Give a verbatim copy of the data, leaving the pictures out.

===== TASK MATERIAL

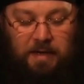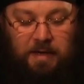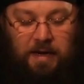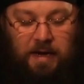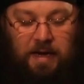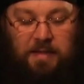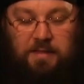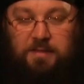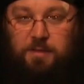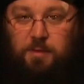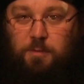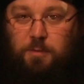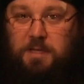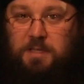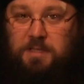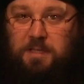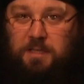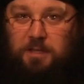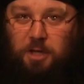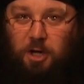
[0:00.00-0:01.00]
And so it
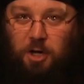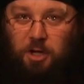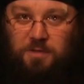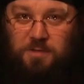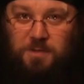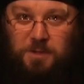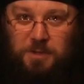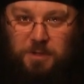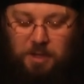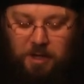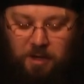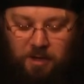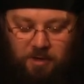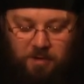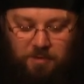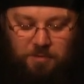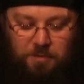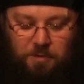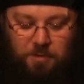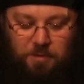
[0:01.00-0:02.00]
is a non
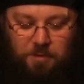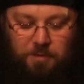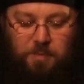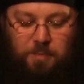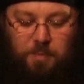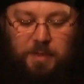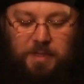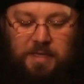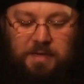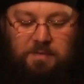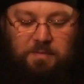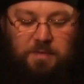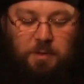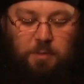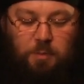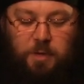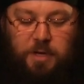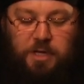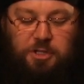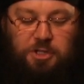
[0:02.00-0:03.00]
starter to believe
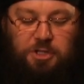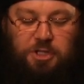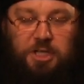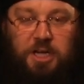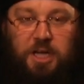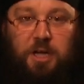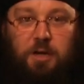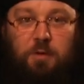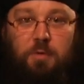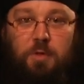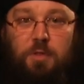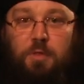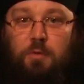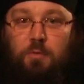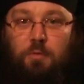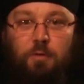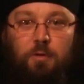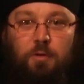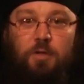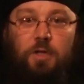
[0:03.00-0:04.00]
that we can share with the
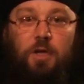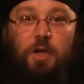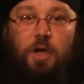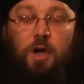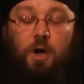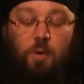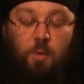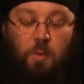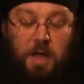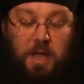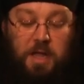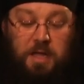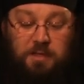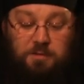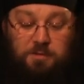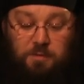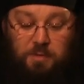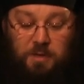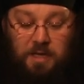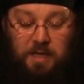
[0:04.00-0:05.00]
world a way
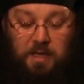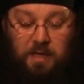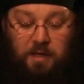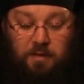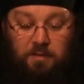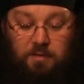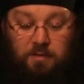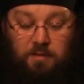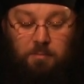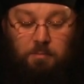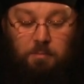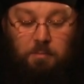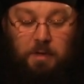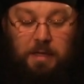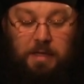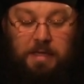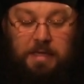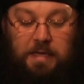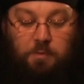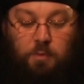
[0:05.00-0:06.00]
into the kingdom
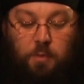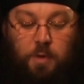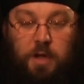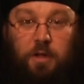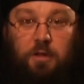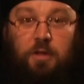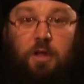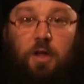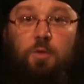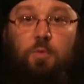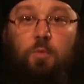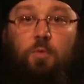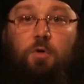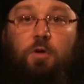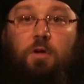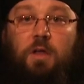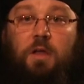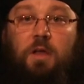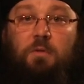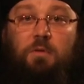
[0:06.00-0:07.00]
if we are not
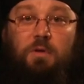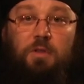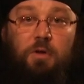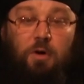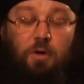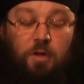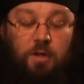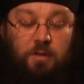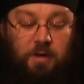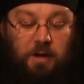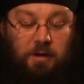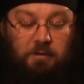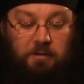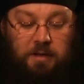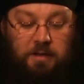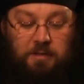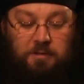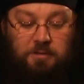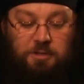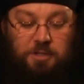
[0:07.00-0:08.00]
working with all of our
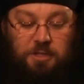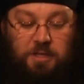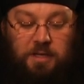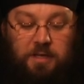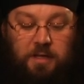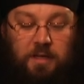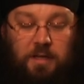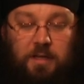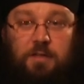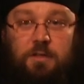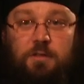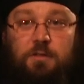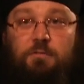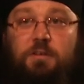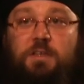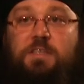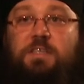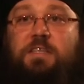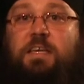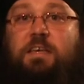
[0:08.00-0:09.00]
energy to
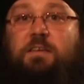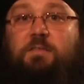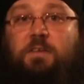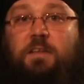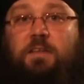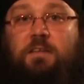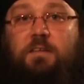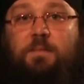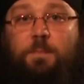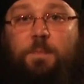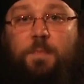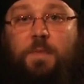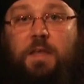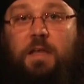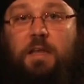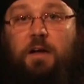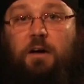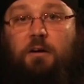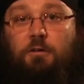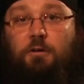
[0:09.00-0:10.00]
receive it
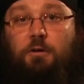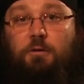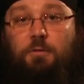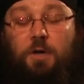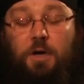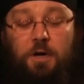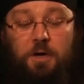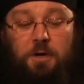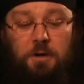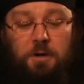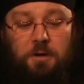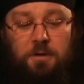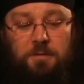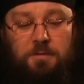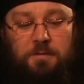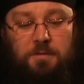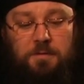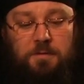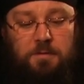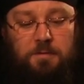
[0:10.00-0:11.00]
in our own
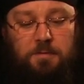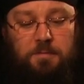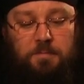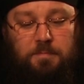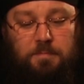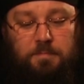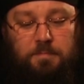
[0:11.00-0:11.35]
hearts.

==========

> OUTPUT OF THE EXERCISE:
[0:00.00-0:01.00]
And so it
[0:01.00-0:02.00]
is a non
[0:02.00-0:03.00]
starter to believe
[0:03.00-0:04.00]
that we can share with the
[0:04.00-0:05.00]
world a way
[0:05.00-0:06.00]
into the kingdom
[0:06.00-0:07.00]
if we are not
[0:07.00-0:08.00]
working with all of our
[0:08.00-0:09.00]
energy to
[0:09.00-0:10.00]
receive it
[0:10.00-0:11.00]
in our own
[0:11.00-0:11.35]
hearts.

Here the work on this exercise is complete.